Tumbuhan berkhasiat secara tradisional telah banyak digunakan oleh masyarakat ketika penyembuhan medis susah dijangkau secara ekonomi ataupun pengobatan secara medis tidak lagi memberikan harapan penyembuhan. Untuk itu, pemanfaatan tumbuhan berkhasiat dalam penyembuhan penyakit sangat potensial dan perlu dikaji secara ilmiah melalui penelitian (Nurhidayah, dkk., 2013).

Kurmak mbelin (Enydra fluctuans Lour.) termasuk suku Asteraceae, tumbuhan ini terdapat di beberapa tempat di benua Asia, khususnya Asia tenggara dan Asia Selatan. Di Filipina, daunnya yang ditumbuk dilaporkan digunakan untuk mengobati lepuh kulit pada penyakit herpes. Di Bangladesh, tumbuhan ini digunakan untuk mengobati masyarakat yang terkena patokan ular dan penyakit edema. Tumbuhan ini merupakan salah satu sayuran yang ada di Kabupaten Karo, Provinsi Sumatera Utara, Indonesia. Tumbuhan ini mudah diperoleh dengan harga relatif murah, serta menjadi sangat bermanfaat sebagai obat jika dikaitkan dengan salah satu kandungan kimianya yaitu steroid.

Berdasarkan hal di atas, penulis merasa tertarik untuk melakukan penelitian tentang karakterisasi simplisia, skrining fitokimia dan isolasi steroid/ triterpenoid ekstrak n-heksana herba kurmak mbelin (Enydra fluctuans Lour.) sehingga masyarakat mengenal dan mengetahui manfaat herba kurmak mbelin. 1.2 Perumusan Masalah

1. Apakah karakterisasi simplisia herba kumak mbelin (Enydra fluctuans Lour.) dapat dilakukan?

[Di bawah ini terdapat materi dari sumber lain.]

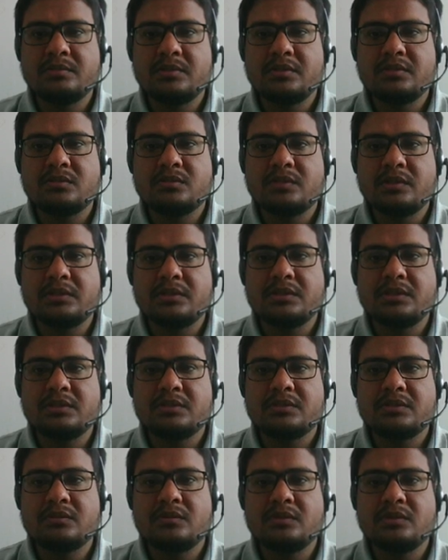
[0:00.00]
square, that
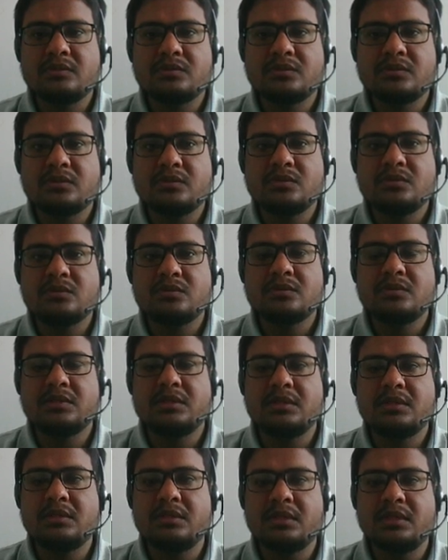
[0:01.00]
is equal to 0,
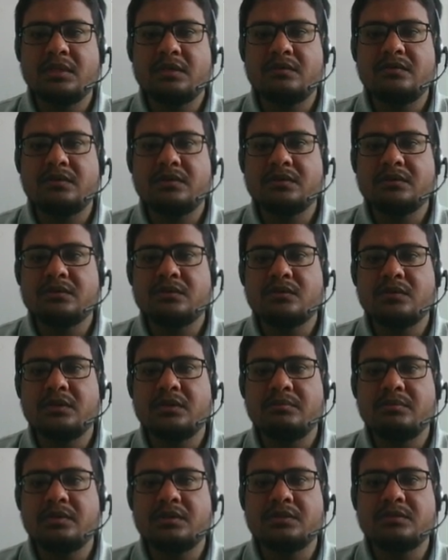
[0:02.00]
then alpha square
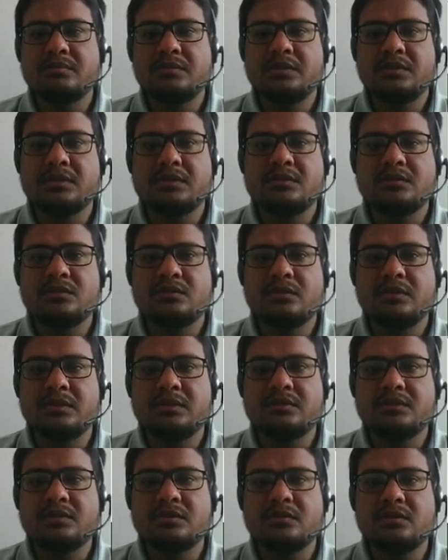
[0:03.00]
plus beta square
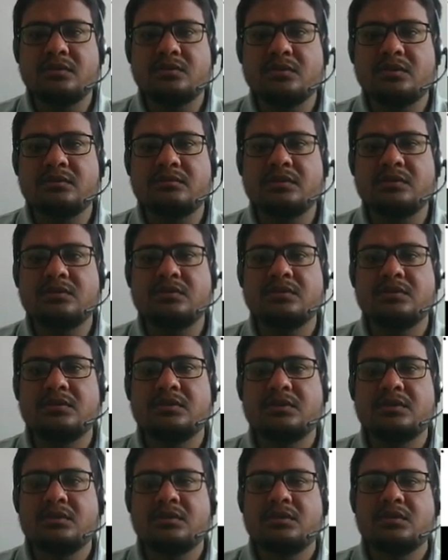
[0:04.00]
is equal to how much?
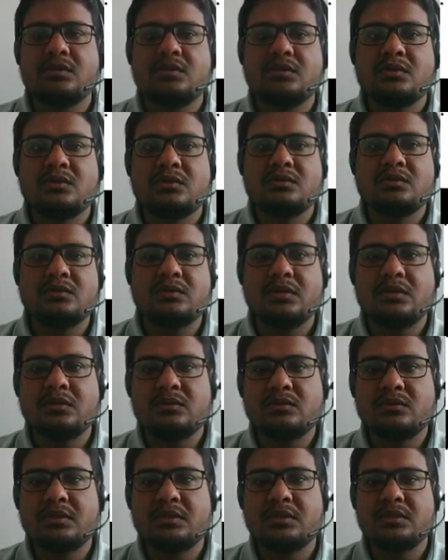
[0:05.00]
So
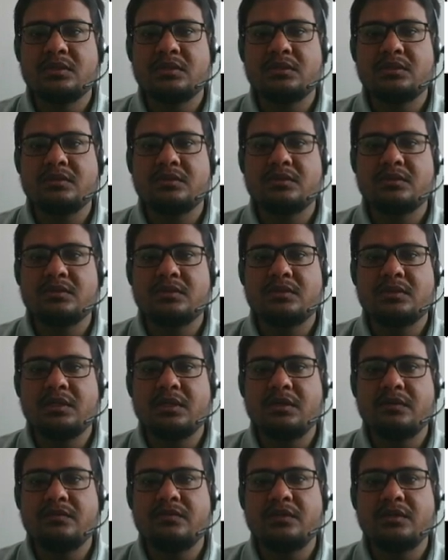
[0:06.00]
now here
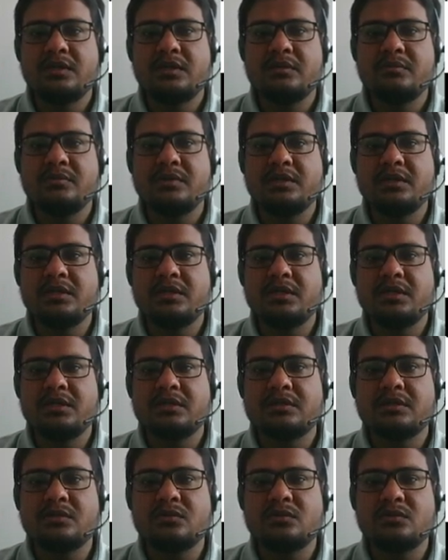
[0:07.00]
alpha and beta are
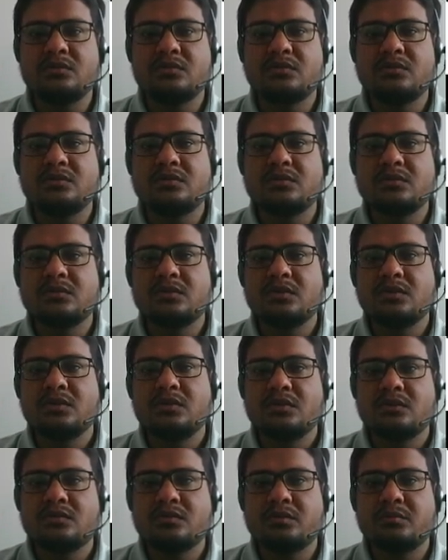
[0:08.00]
the roots.
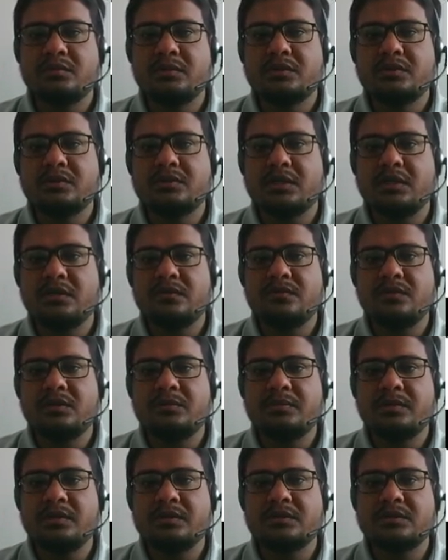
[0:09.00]
So it means alpha
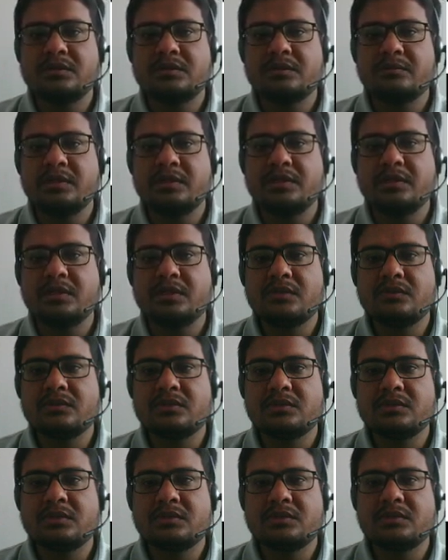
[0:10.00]
plus beta, which
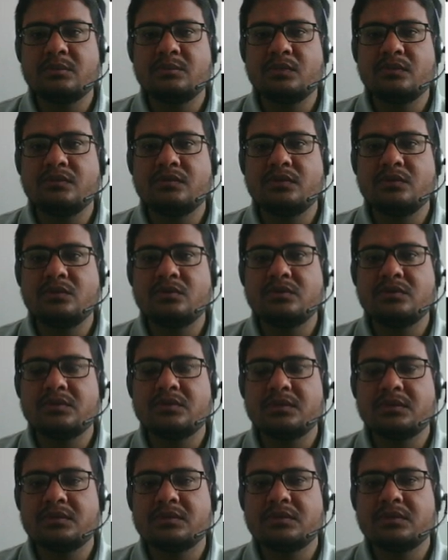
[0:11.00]
is the sum of the roots,
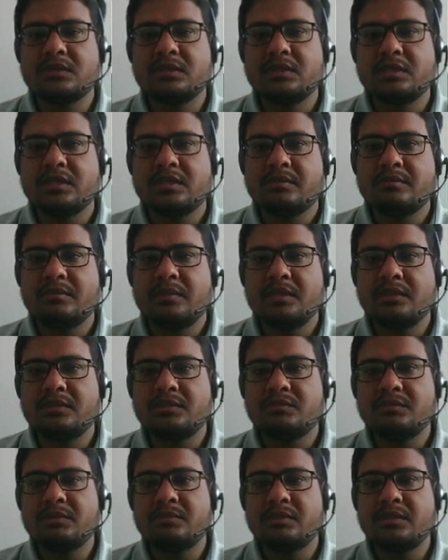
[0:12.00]
is
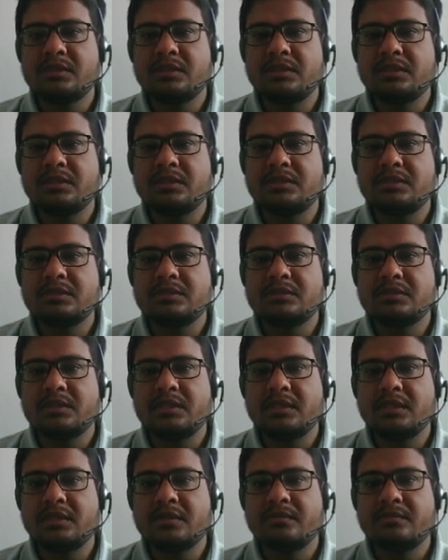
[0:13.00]
minus b by a, that is a,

2. Apakah golongan senyawa kimia dari simplisia herba kurmak mbelin dapat ditentukan?

3. Apakah senyawa steroid/triterpenoid dari herba kurmak mbelin dapat diisolasi dari ekstrak n-heksana dan isolatnya dapat diidentifikasi secara spektrofotometri UV dan spektrofotometri IR?

1.3 Hipotesis

1. Karakterisasi simplisia herba kumak mbelin dapat dilakukan dengan menggunakan prosedur karakterisasi simplisia pada Materia Medika Indonesia dan World Health Organization.

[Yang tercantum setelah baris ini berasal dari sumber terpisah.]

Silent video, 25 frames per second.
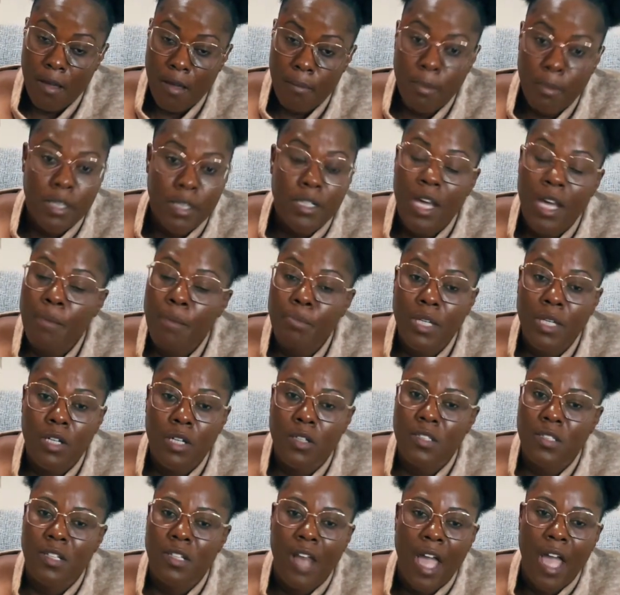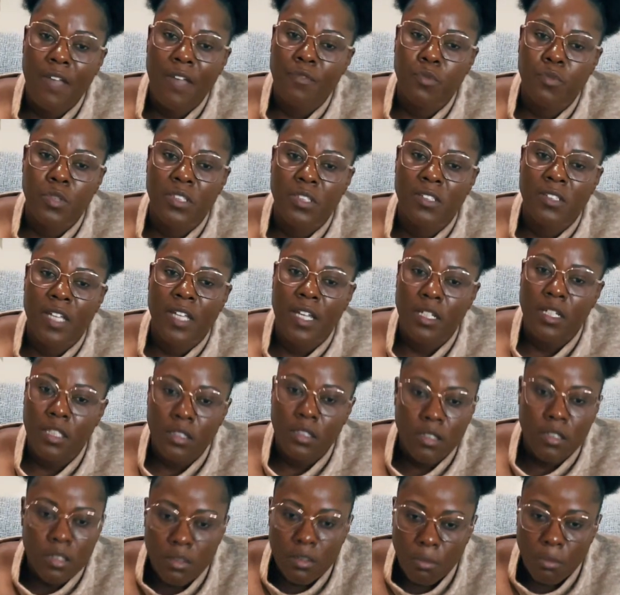but not because life was
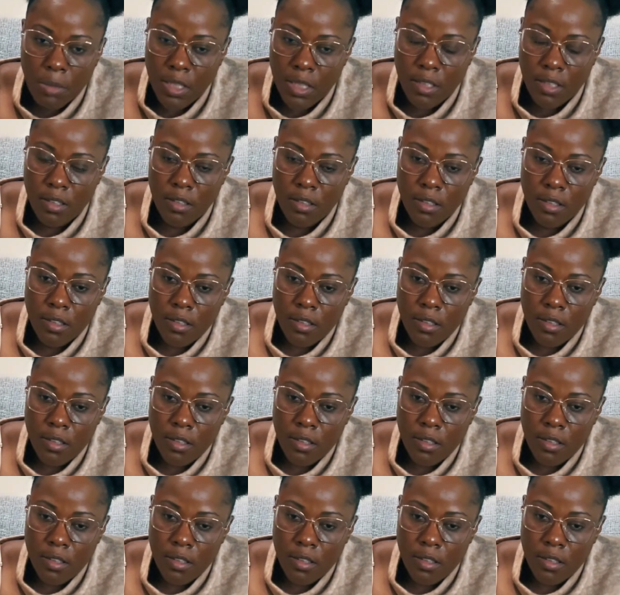handed to me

2. Golongan senyawa kimia dari herba kurmak mbelin dapat ditentukan dengan menggunakan prosedur skrining fitokimia pada Materia Medika Indonesia (1995) dan Farnsworth (1966).

3. Senyawa steroid/triterpenoid dari herba kurmak mbelin dapat diisolasi dari ekstrak n-heksana dan isolatnya dapat diidentifikasi secara spektrofotometri UV dan spektrofotometri IR.

1.4Tujuan Penelitian

1. Untuk mengetahui karakterisasi simplisia herba kurmak mbelin.

2. Untuk mengetahui golongan senyawa kimia yang terdapat pada herba kurmak mbelin.

3. Untuk mengetahui senyawa steroid/triterpenoid yang terdapat dalam herba kurmak mbelin dan mengidentifikasi isolatnya secara spektrofotometri UV dan spektrofotometri IR.

1.5Manfaat Penelitian

Manfaat penelitian ini adalah untuk menambah informasi tentang steroid alam yang diperoleh dari herba kurmak mbelin dan pengembangan steroid dalam bidang farmasi.